Tuttavia, quando si vuole spiegare il comportamento umano, i modelli animali vanno usati con cautela, quella cautela che è del resto sempre necessaria quando si estrapola dalla biologia di una specie a quella di un'altra. In un certo senso, ogni specie è unica, e ciò vale per noi non meno che per gli altri. Un approccio utile, nell'esame dei comportamenti animali, consiste nel ricercare i principi generali che in essi si manifestano, anziché un'analogia esatta, punto per punto, col comportamento umano. Per fare un esempio, è chiaro che gli esseri umani non s'impegnano in esibizioni di corteggiamento come i maschi dell'uccello del paradiso, ma le differenze biologiche fra maschio e femmina, cui in ultima analisi risalgono quelle esibizioni, possono dare origine a moduli di comportamento fra i due sessi fondamentalmente simili (anche se superficialmente diversi) anche nella nostra specie.
Una sociobiologia umana, tuttavia, dovrà scontrarsi con talune difficoltà. A differenza degli studi su animali non umani, le ricerche sull'Homo sapiens dovranno necessariamente arrestarsi di fronte alle manipolazioni genetiche e, in generale, è probabile che considerazioni etiche verranno a interferire con l'eleganza nella sperimentazione e nell'osservazione che è possibile raggiungere negli studi sugli animali non umani.
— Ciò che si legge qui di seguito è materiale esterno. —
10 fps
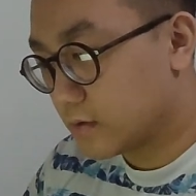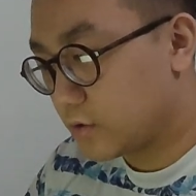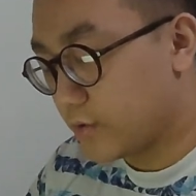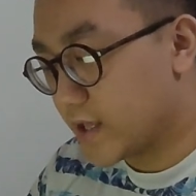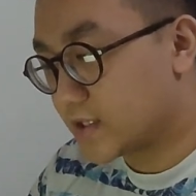
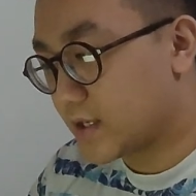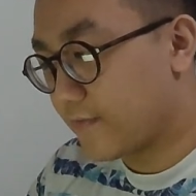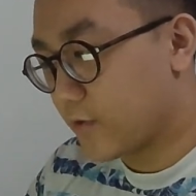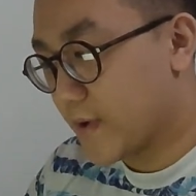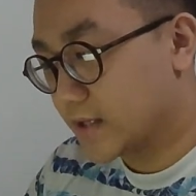You instantly
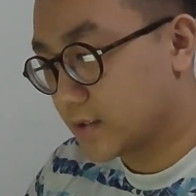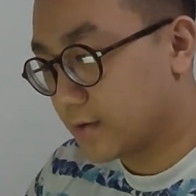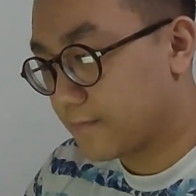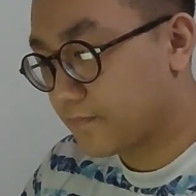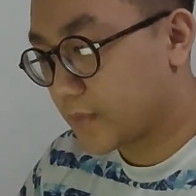feel better
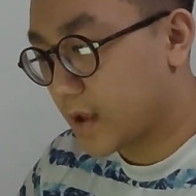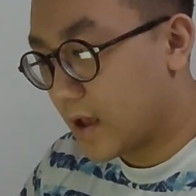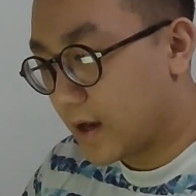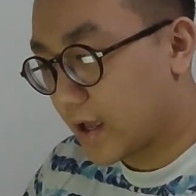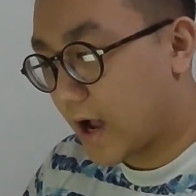
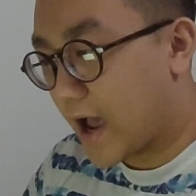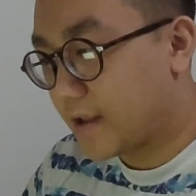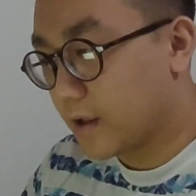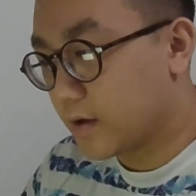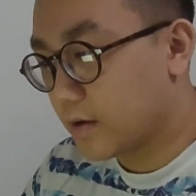like I
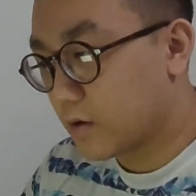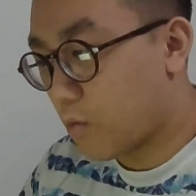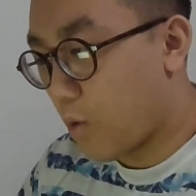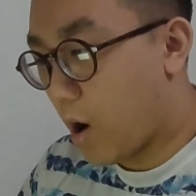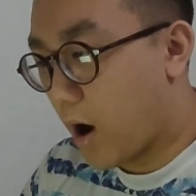did
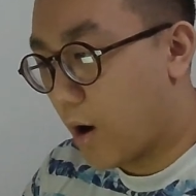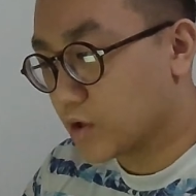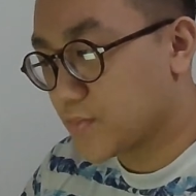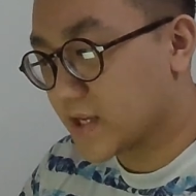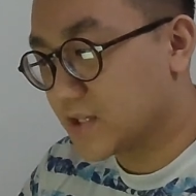while I was
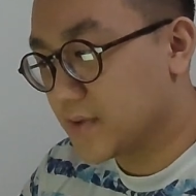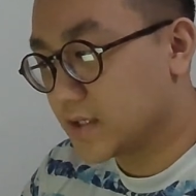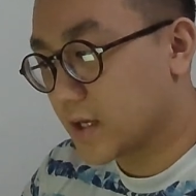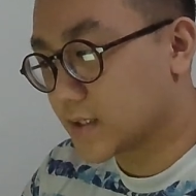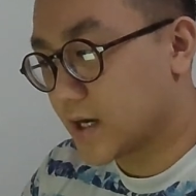
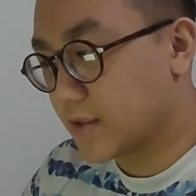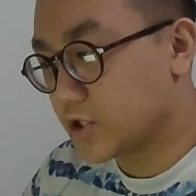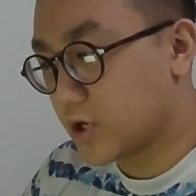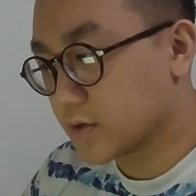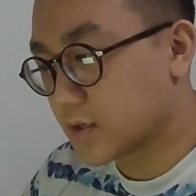pessimistic inside the
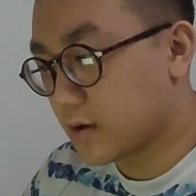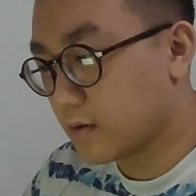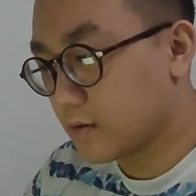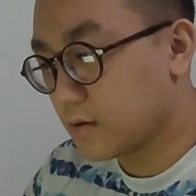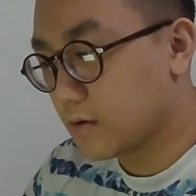jail cell.
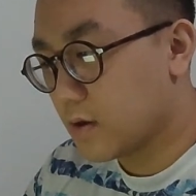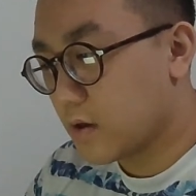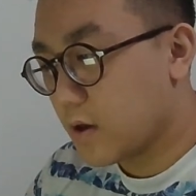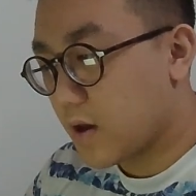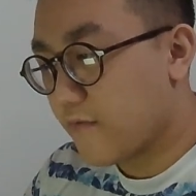
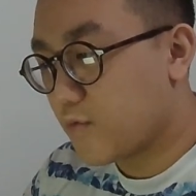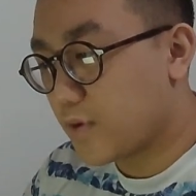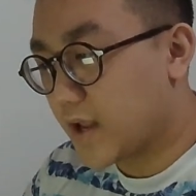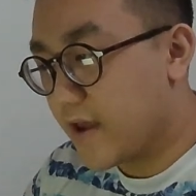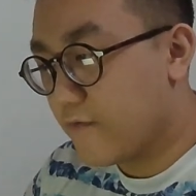If you
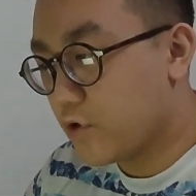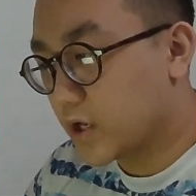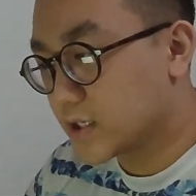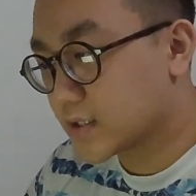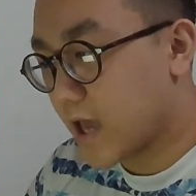believe you can
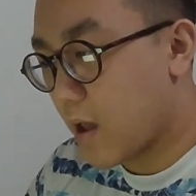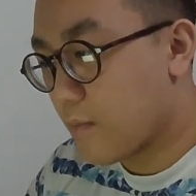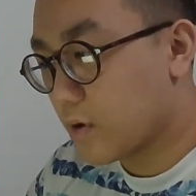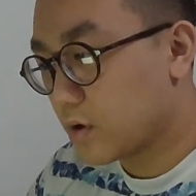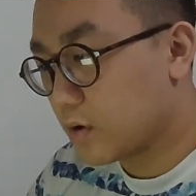escape,
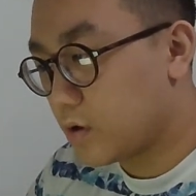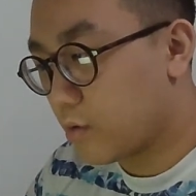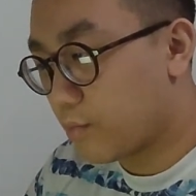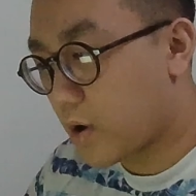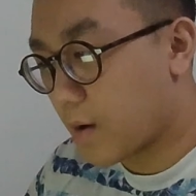you
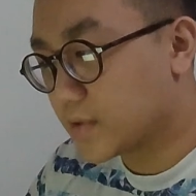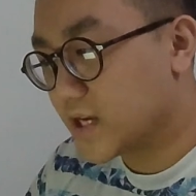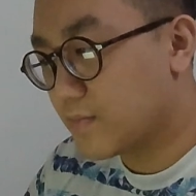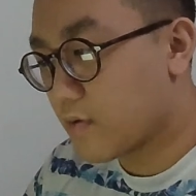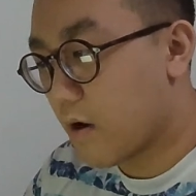will become
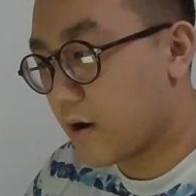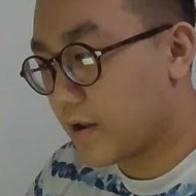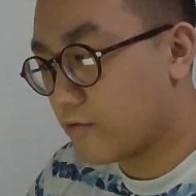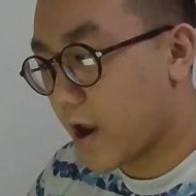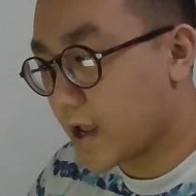temporarily
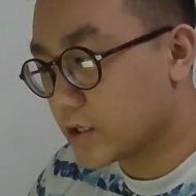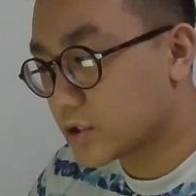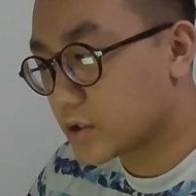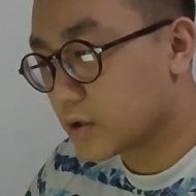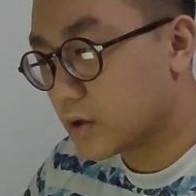
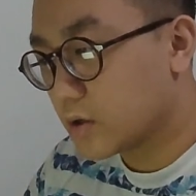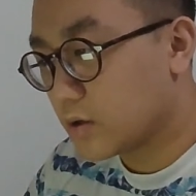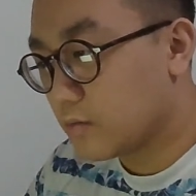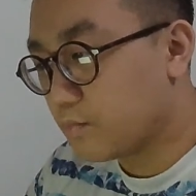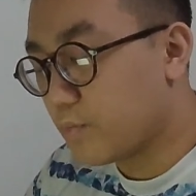enraged,
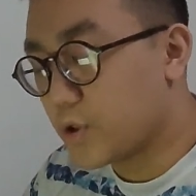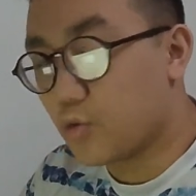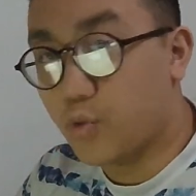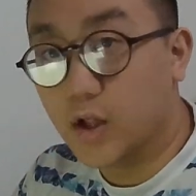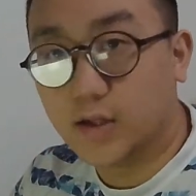but you
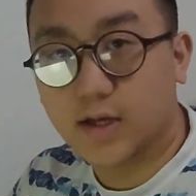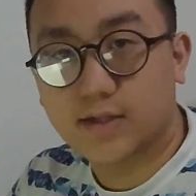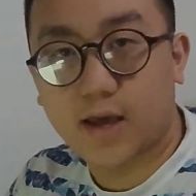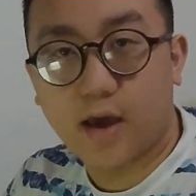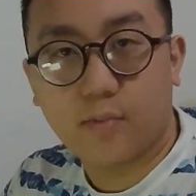will
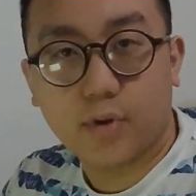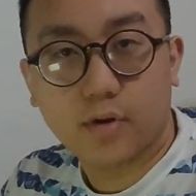escape.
Ciononostante, le possibilità di accrescere la nostra comprensione del comportamento umano sono reali. Gli ‛esperimenti' naturali, come i gemelli monozigotici, si ripetono con regolarità statisticamente prevedibile, e possono essere usati per controllare ipotesi genetiche, soprattutto se paragonati ai gemelli dizigotici. Inoltre, gli studi antropologici offrono ottime opportunità di verifica delle predizioni sociobiologiche. Particolarmente adatto a questo fine è lo studio degli universali interculturali, in quanto Homo sapiens è dal punto di vista biologico un'unica specie, sebbene popolazioni differenti mostrino diversi modelli culturali, molti dei quali hanno evidentemente avuto uno sviluppo indipendente. Così, mantenendo costante il fattore biologico, e variando il background culturale, si può valutare il risultato di un gran numero di ‛esperimenti naturali'. La fiducia nell'applicazione del paradigma sociobiologico al comportamento umano cresce proporzionalmente all'identificazione, nonostante la diversità delle tradizioni culturali, degli universali interculturali, come anche in proporzione alla corrispondenza di questi universali con le predizioni strettamente derivate dalla biologia evoluzionistica.
b) Evoluzione del comportamento sociale e altruismo.
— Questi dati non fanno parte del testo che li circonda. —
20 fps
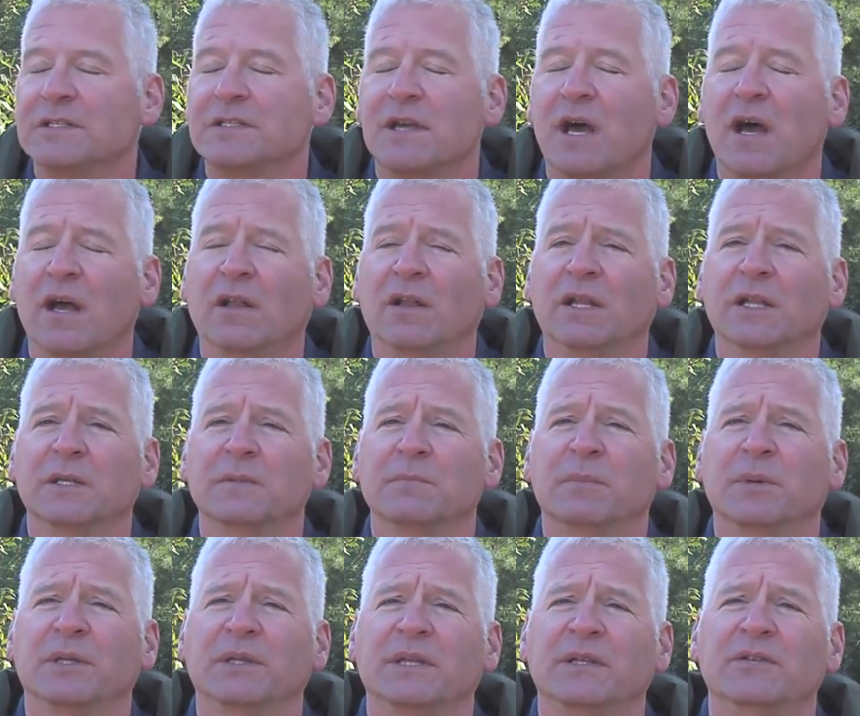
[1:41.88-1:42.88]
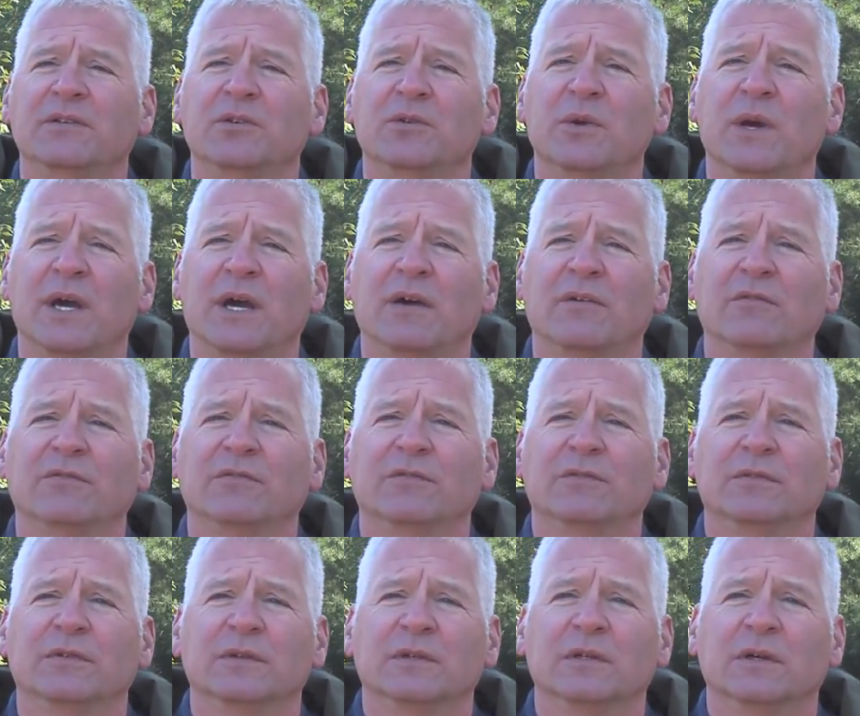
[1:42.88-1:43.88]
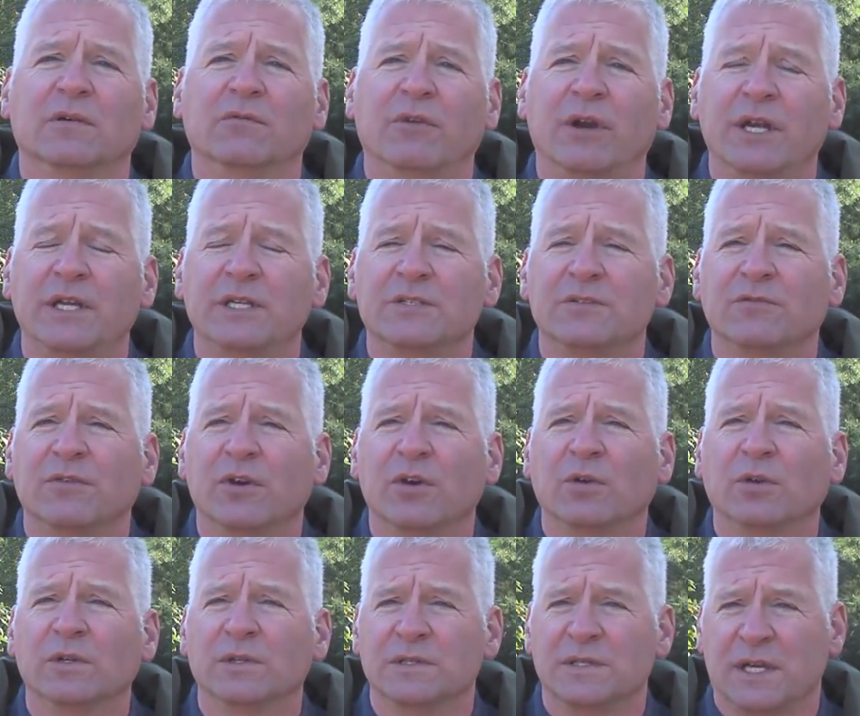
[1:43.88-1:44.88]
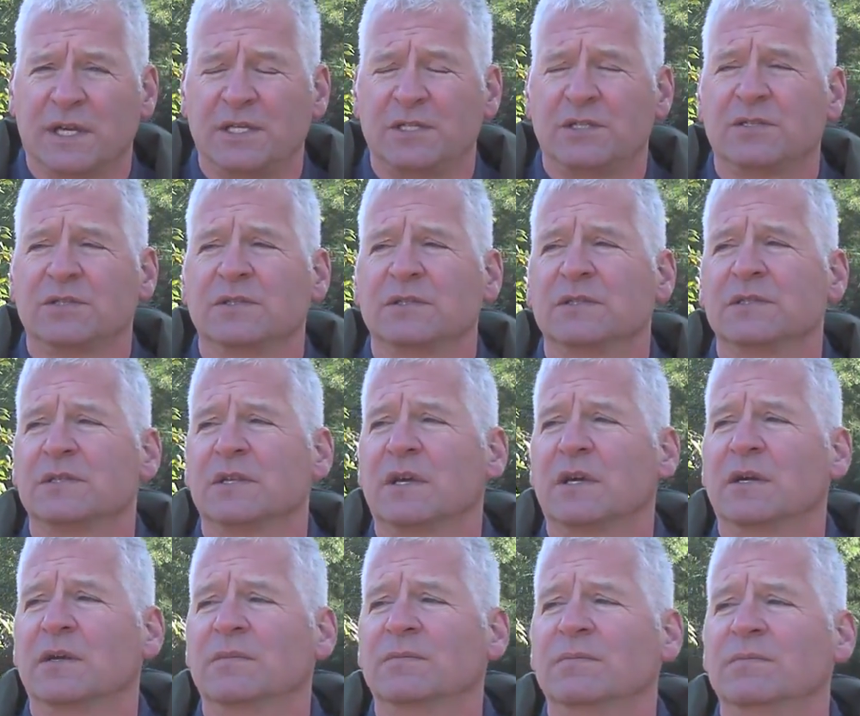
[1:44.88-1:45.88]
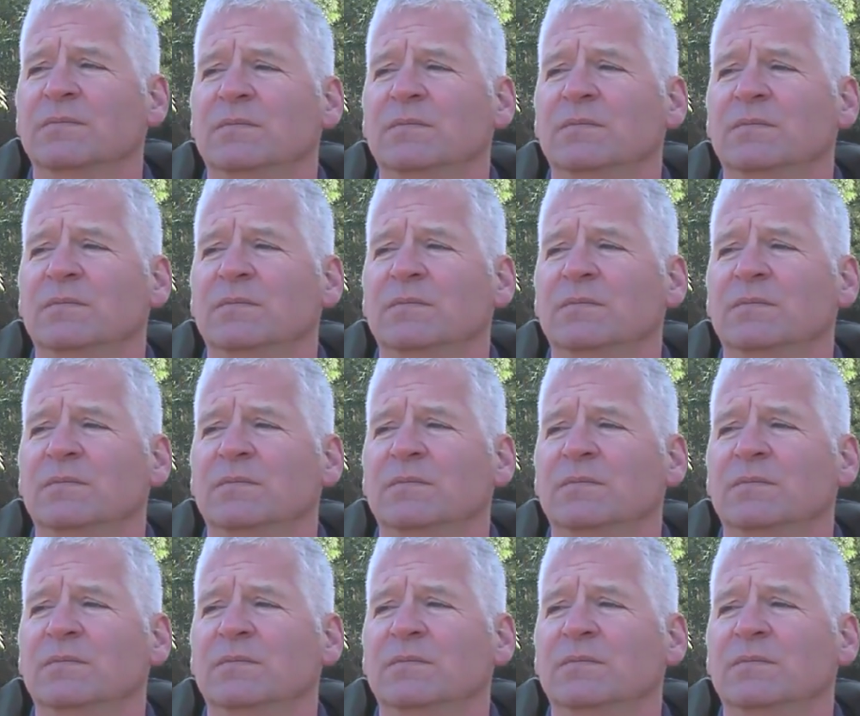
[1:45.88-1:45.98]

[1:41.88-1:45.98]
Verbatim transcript: silent, but they do have a range of vocalizations. Um,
L'idea del carattere in ultima analisi egoistico del comportamento umano risale a Hobbes e a Machiavelli. Il contributo della sociobiologia consiste nel dare una solida base biologica a questa tesi. È stato così suggerito (v. Campbell, 1975) che i sistemi sociali umani rivelano una saggezza biologica non riconosciuta in precedenza: dato il nucleo di egocentrismo che è alla base di ogni comportamento - e molto probabilmente anche di quello umano - è verosimilmente da ravvisare nell'istituzione, da parte delle società umane, di codici e di regole di condotta, un comportamento appropriato. Questo modo di considerare le cose suggerisce che le società umane potrebbero essere qualcosa di più della somma dei comportamenti dei singoli individui; in altre parole, la società umana potrebbe avere una qualche forma di esistenza indipendente. D'altra parte, l'appartenenza a una società potrebbe essa stessa dipendere dal fatto che ciascun individuo sente che la società in qualche modo serve a massimizzare la sua idoneità.
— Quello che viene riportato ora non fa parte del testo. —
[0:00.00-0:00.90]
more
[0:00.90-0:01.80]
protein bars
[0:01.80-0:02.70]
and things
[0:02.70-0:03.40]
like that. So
Secondo la teoria sociobiologica due sono i fattori principali che dovrebbero mitigare le tendenze egoistiche: la selezione di parentela e la reciprocità. Entrambi sembrano avere un'estrema importanza nelle società umane. Il nepotismo, per esempio, è chiaramente un universale umano interculturale. Soprattutto in società non occidentali, non tecnologiche, la parentela (reale o putativa) è il principio organizzativo predominante della vita sociale. Sebbene società umane differenti abbiano a volte modi diversi di considerare la parentela, lo schema di base è chiaro, e il parallelo con la biologia evidente (v. van den Berghe e Barash, 1977). In generale, al comportamento umano altruistico può in larga misura attagliarsi la formulazione originaria di Hamilton: esso diventa più probabile in proporzione al numero di geni in comune e alla necessità del beneficiario, e meno probabile col crescere del rischio per l'altruista. Molte predizioni specifiche a questo riguardo devono essere ancora controllate.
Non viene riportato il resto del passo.